De onderzoekers hebben nu zeer gedetailleerde in het lab opgenomen infraroodspectra vergeleken met spectra bij twee soorten hemelobjecten: absorptiespectra van de interstellaire stofwolk W3/IRS 5 en emissiespectra van heel jonge sterren die worden omringd door stof en gas (HD 97048 en Elias 1). Het spectrum dat ontstaat door de spectra van alle in het lab bestudeerde moleculen op te tellen, vertoont een redelijke gelijkenis met de astronomische absorptiespectra. De emissiespectra vertonen een gesplitst bandprofiel, dat redelijk nagebootst kan worden door alleen de spectra van de hoogst symmetrische tetraëdische diamantoïde-moleculen op te tellen.
Een mogelijke verklaring voor de verschillende vormen van de spectra lijkt hem te zitten in de toestand en de afmetingen van de moleculen. Onderzoekers nemen aan dat de emissiespectra afkomstig zijn van moleculen in de gasfase en dat de absorptiespectra daarentegen afkomstig zijn van moleculen in interstellair ijs. De stabiliteit van gasvormige moleculen onder interstellaire omstandigheden hangt onder andere af van hun afmeting: hoe groter ze zijn, des te beter zijn ze in staat de energie van geabsorbeerde UV-fotonen zonder schade weer kwijt te raken en des te stabieler zijn ze dus.

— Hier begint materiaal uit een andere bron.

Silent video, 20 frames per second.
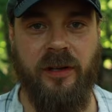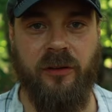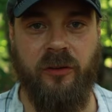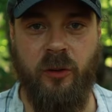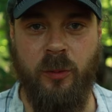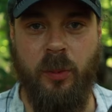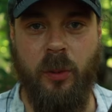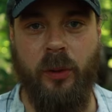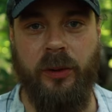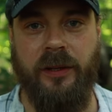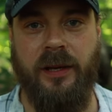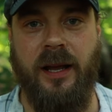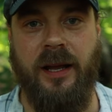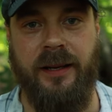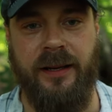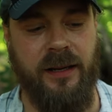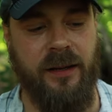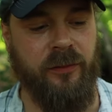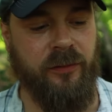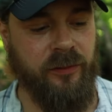at
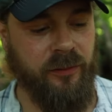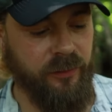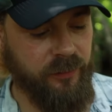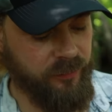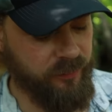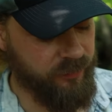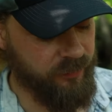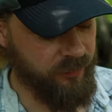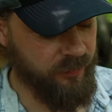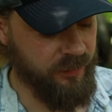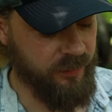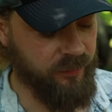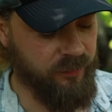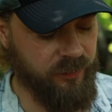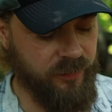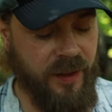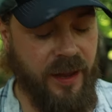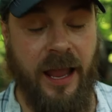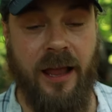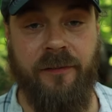2.9 ounces. It's
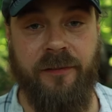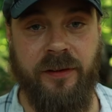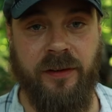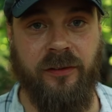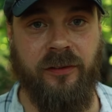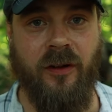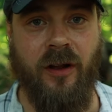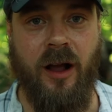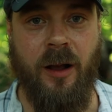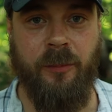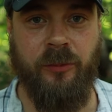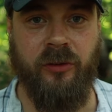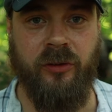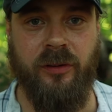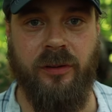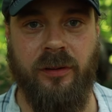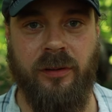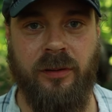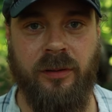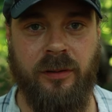the heaviest
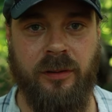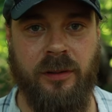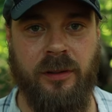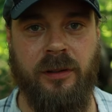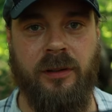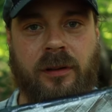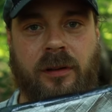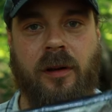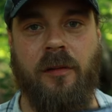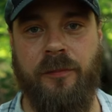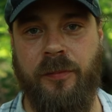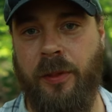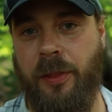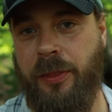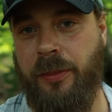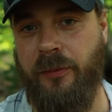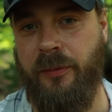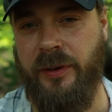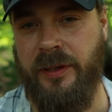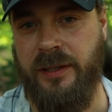option of the
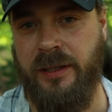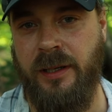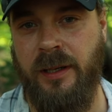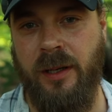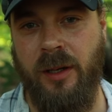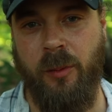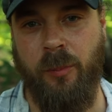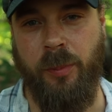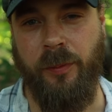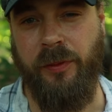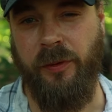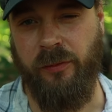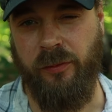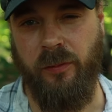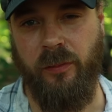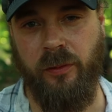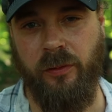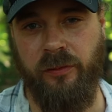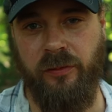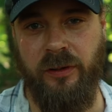three, but there's a
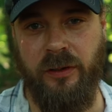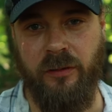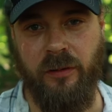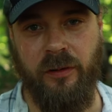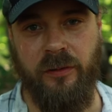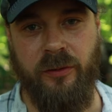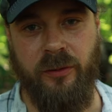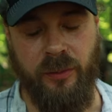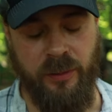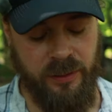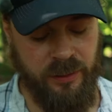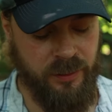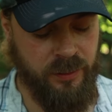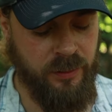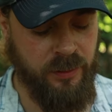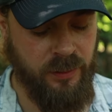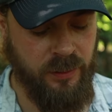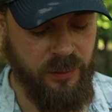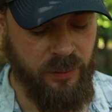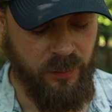little secret to it,
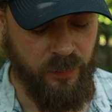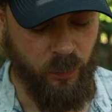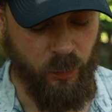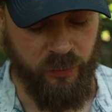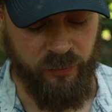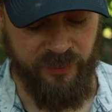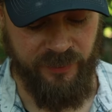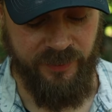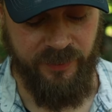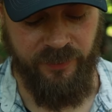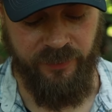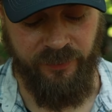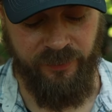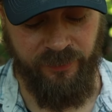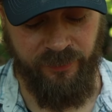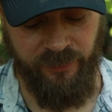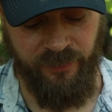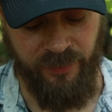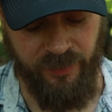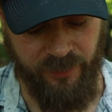which
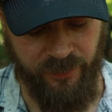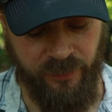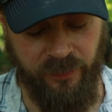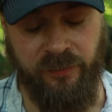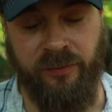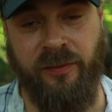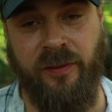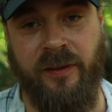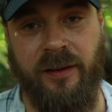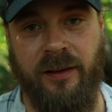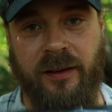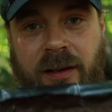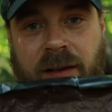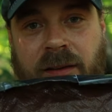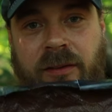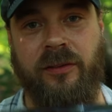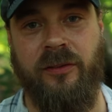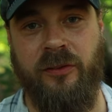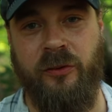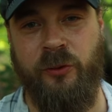is that this thing
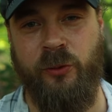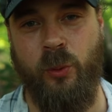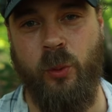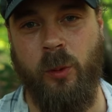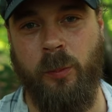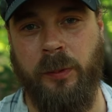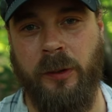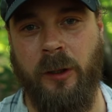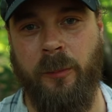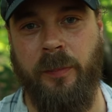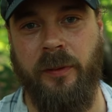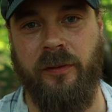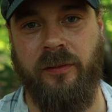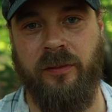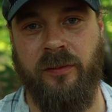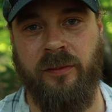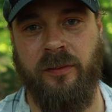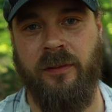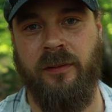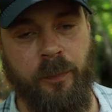is dual
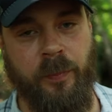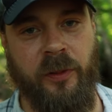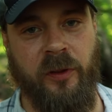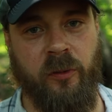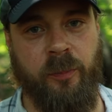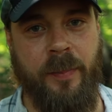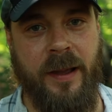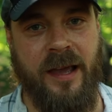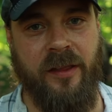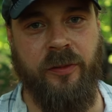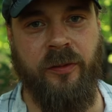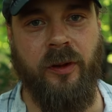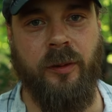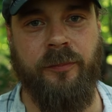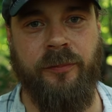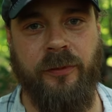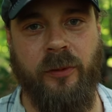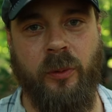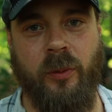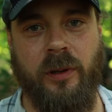purpose. This bathtub
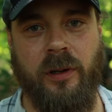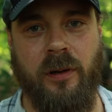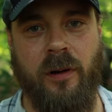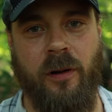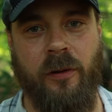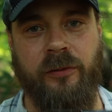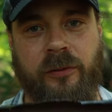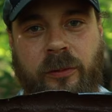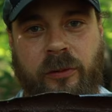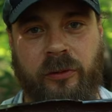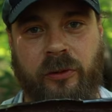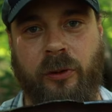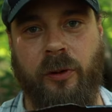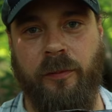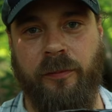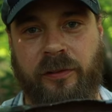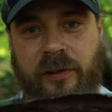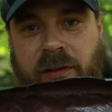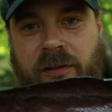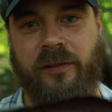floor also
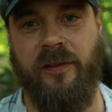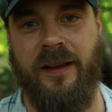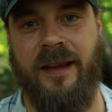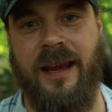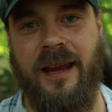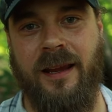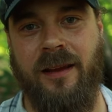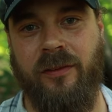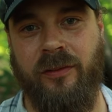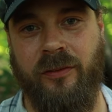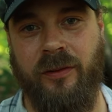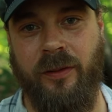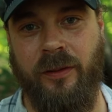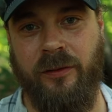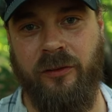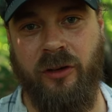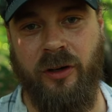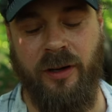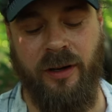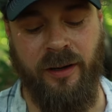serves as the case to the
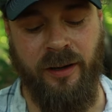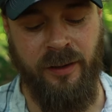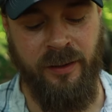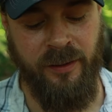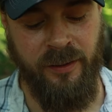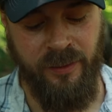chair.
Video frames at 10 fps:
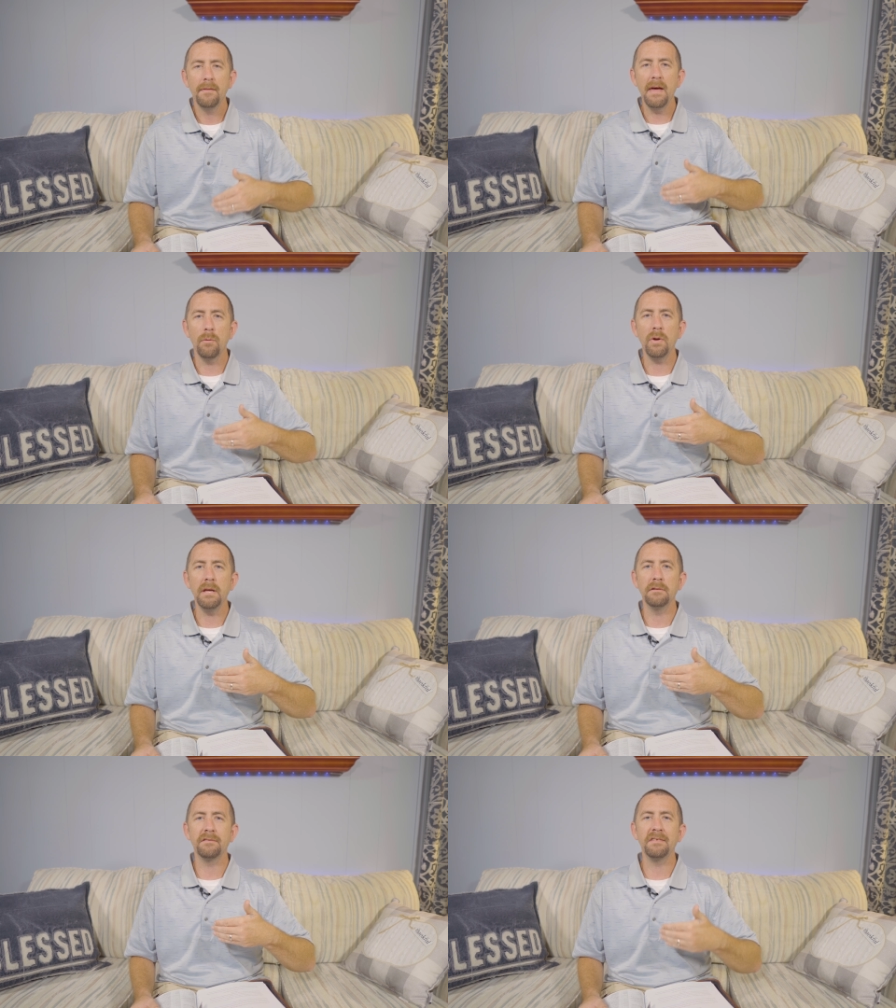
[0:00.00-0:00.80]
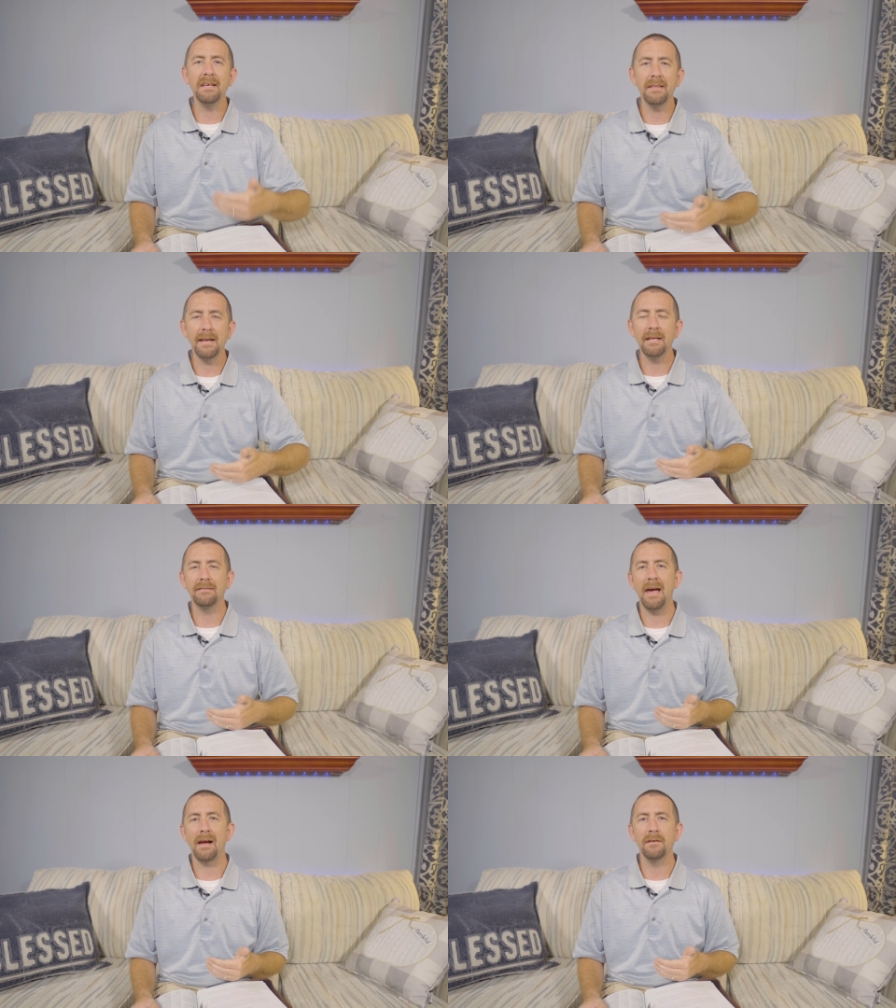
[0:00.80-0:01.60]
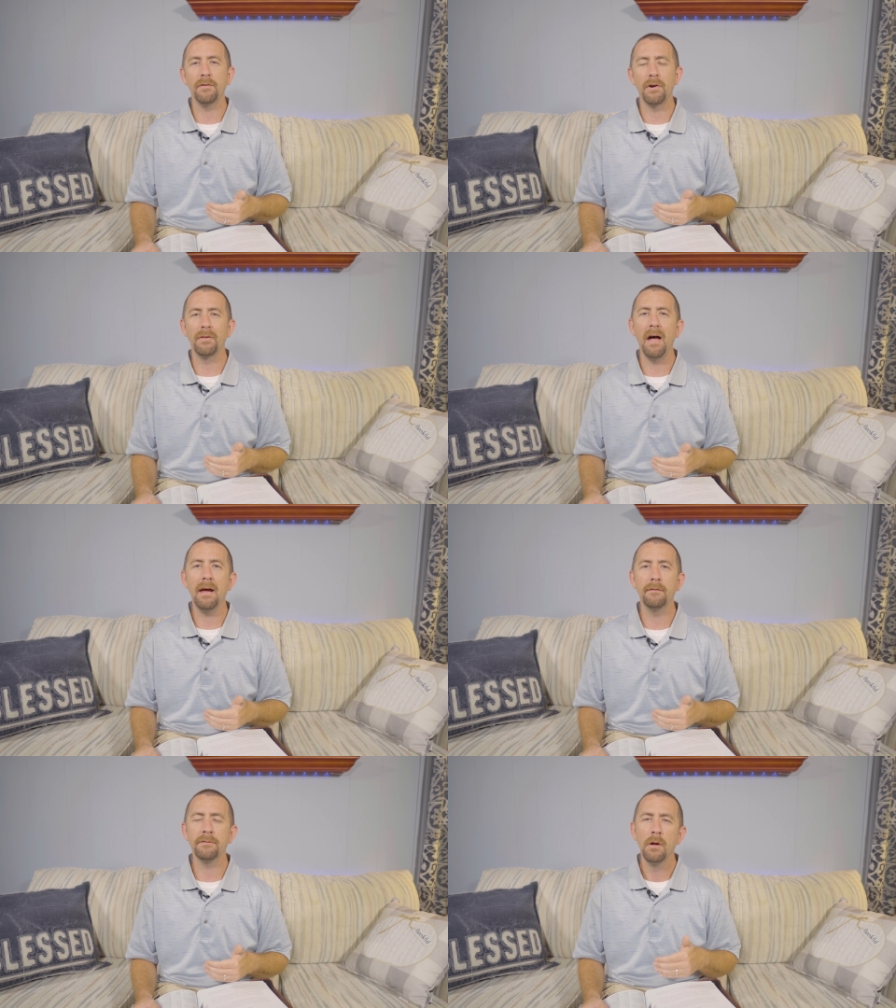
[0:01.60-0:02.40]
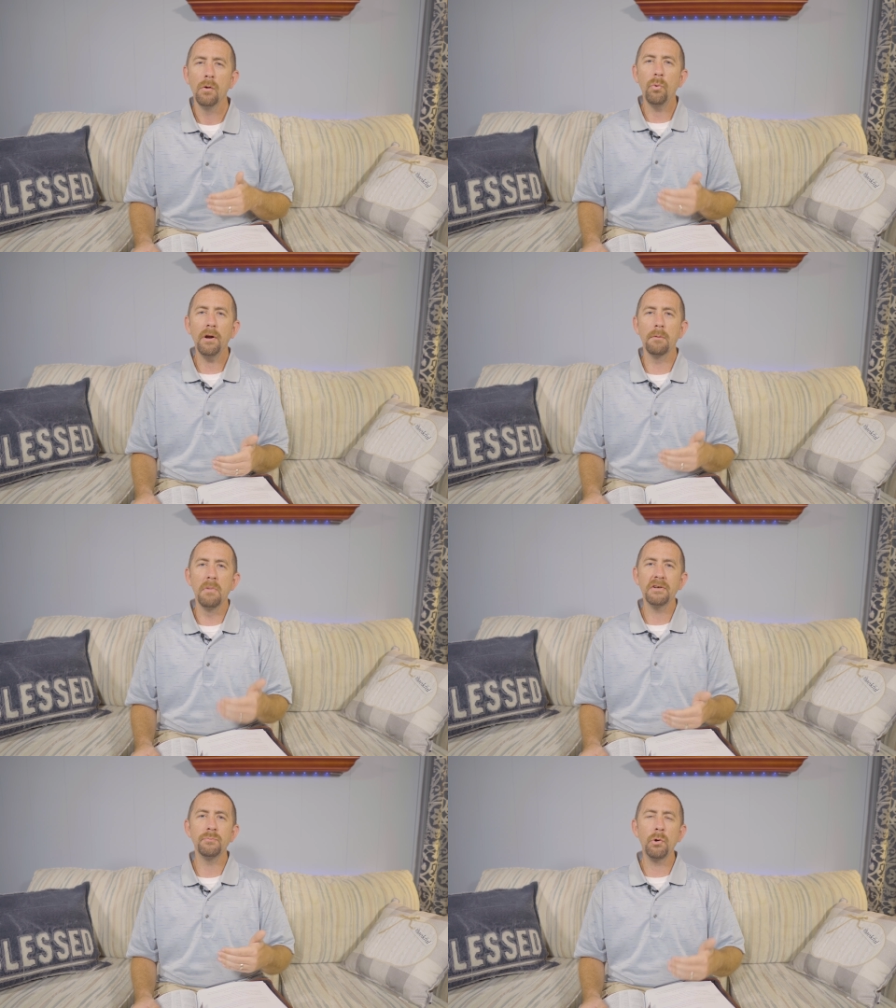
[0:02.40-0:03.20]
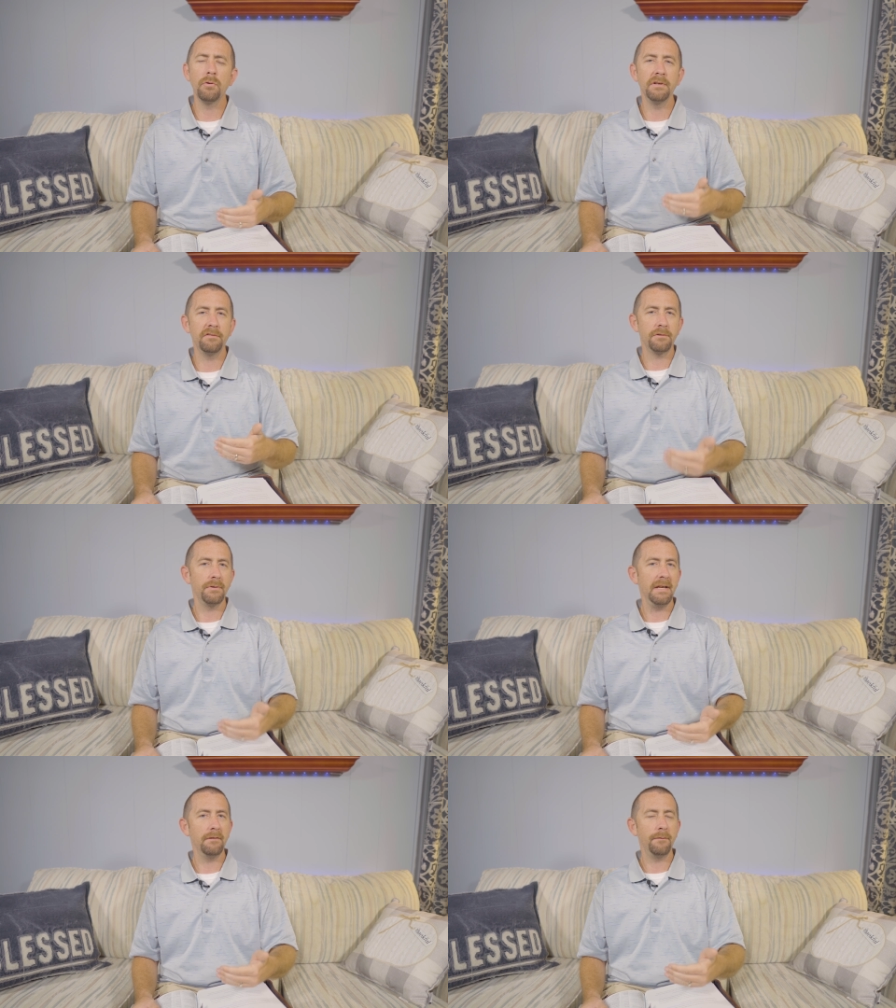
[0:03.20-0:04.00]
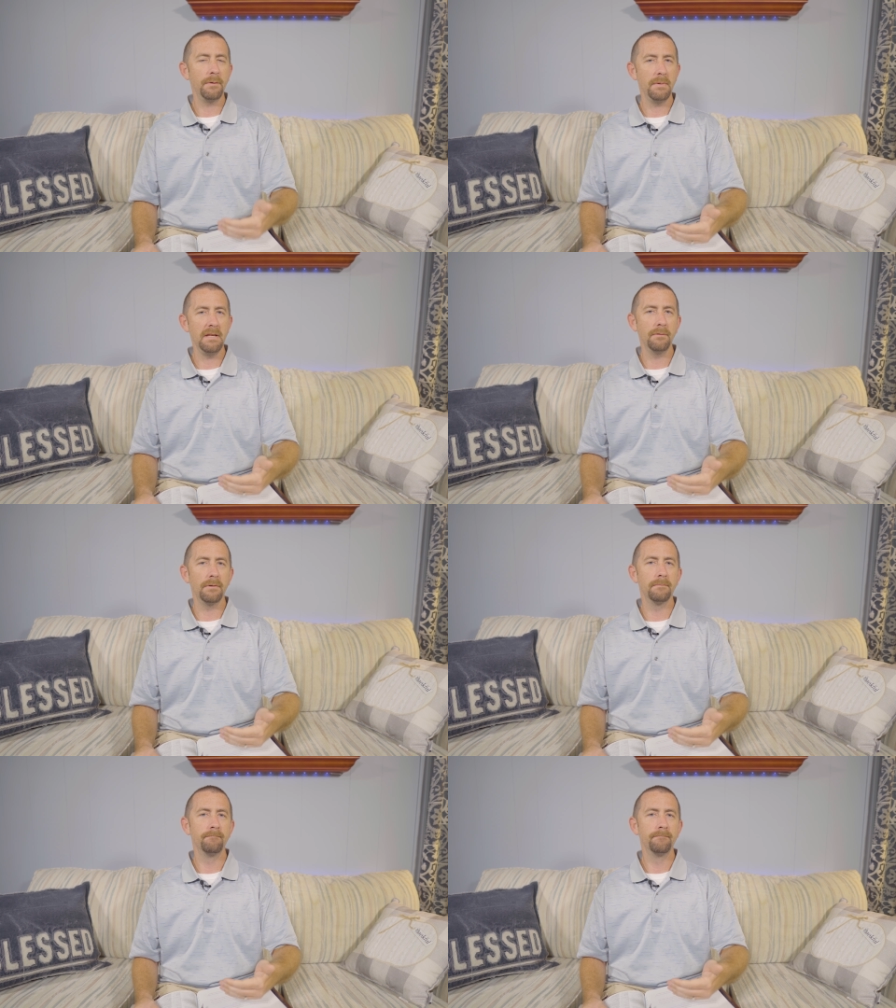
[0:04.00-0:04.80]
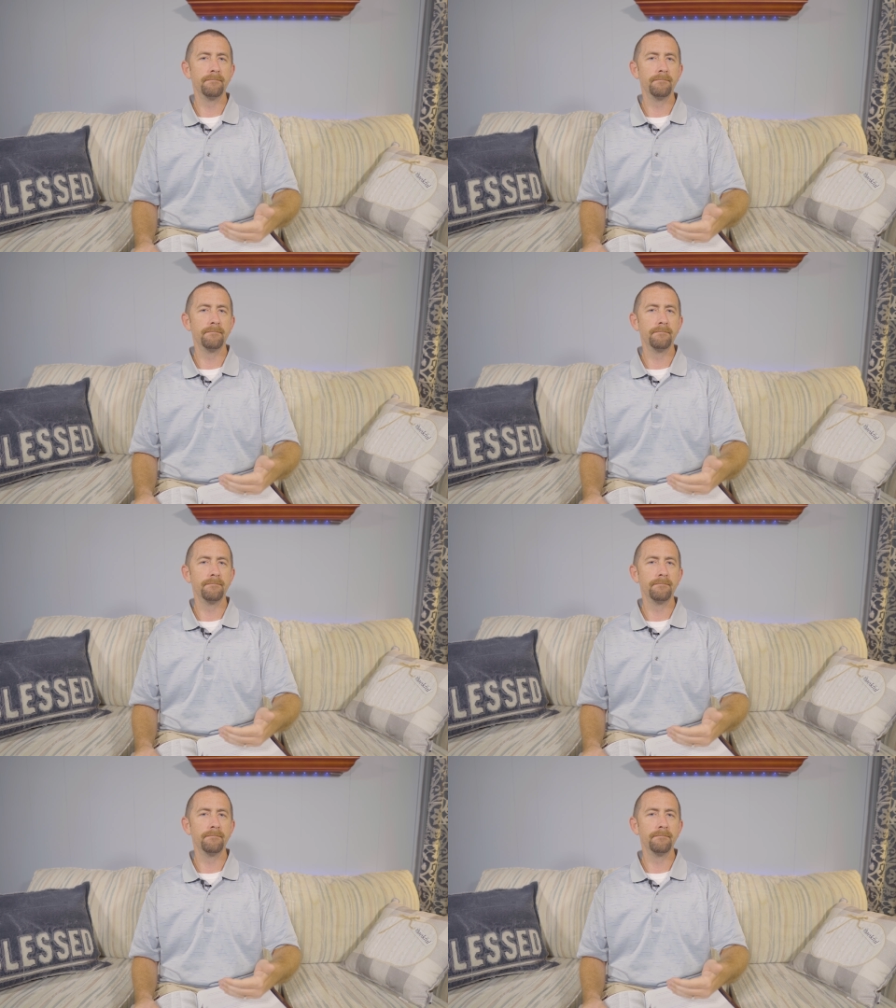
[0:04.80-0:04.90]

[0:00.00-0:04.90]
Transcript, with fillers: that we see that He's active in our lives, we are much more restrained from evil.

Waarschijnlijk zijn de gasvormige moleculen die in emissie worden waargenomen gemiddeld dus groter dan de moleculen die in absorptie worden waargenomen. Naarmate de moleculen groter worden, gaan hun spectra steeds sterker lijken op dat van een ‘oneindig groot diamantoïde-molecuul’, dat de pure octaëdische symmetrie van diamant zou bezitten en het dichtst benaderd wordt door een molecuul met tetraëdische symmetrie.
De relatieve intensiteit van de twee banden in de spectra van de tetraëdrische diamantoïden is afhankelijk van de grootte van de moleculen, omdat ze bepaald wordt door de verhouding tussen CH- en CH2-groepen in het molecuul. Berekeningen geven aan dat voor diamantoïde-moleculen van zo’n 150 koolstofatomen, de relatieve intensiteit van de twee banden die van de interstellaire emissiespectra benadert. De grootte van interstellaire diamantoïde-moleculen zou daarmee op zo’n 2 nanometer komen. Dit is veel kleiner dan de grootte van 50 nanometer of meer, die afgeleid wordt uit vergelijkingen met spectra van diamant nanodeeltjes.
Omdat het vooralsnog niet bekend is hoe interstellaire diamantoïden chemisch gevormd worden, is het moeilijk een schatting te maken van hun gemiddelde afmetingen. Interessant genoeg zijn de diamantkernen die gevonden worden in micrometeorieten (kleine stofdeeltjes die dagelijks in grote aantallen vanuit de ruimte op de aarde neerdalen) typisch enkele nanometers in doorsnede.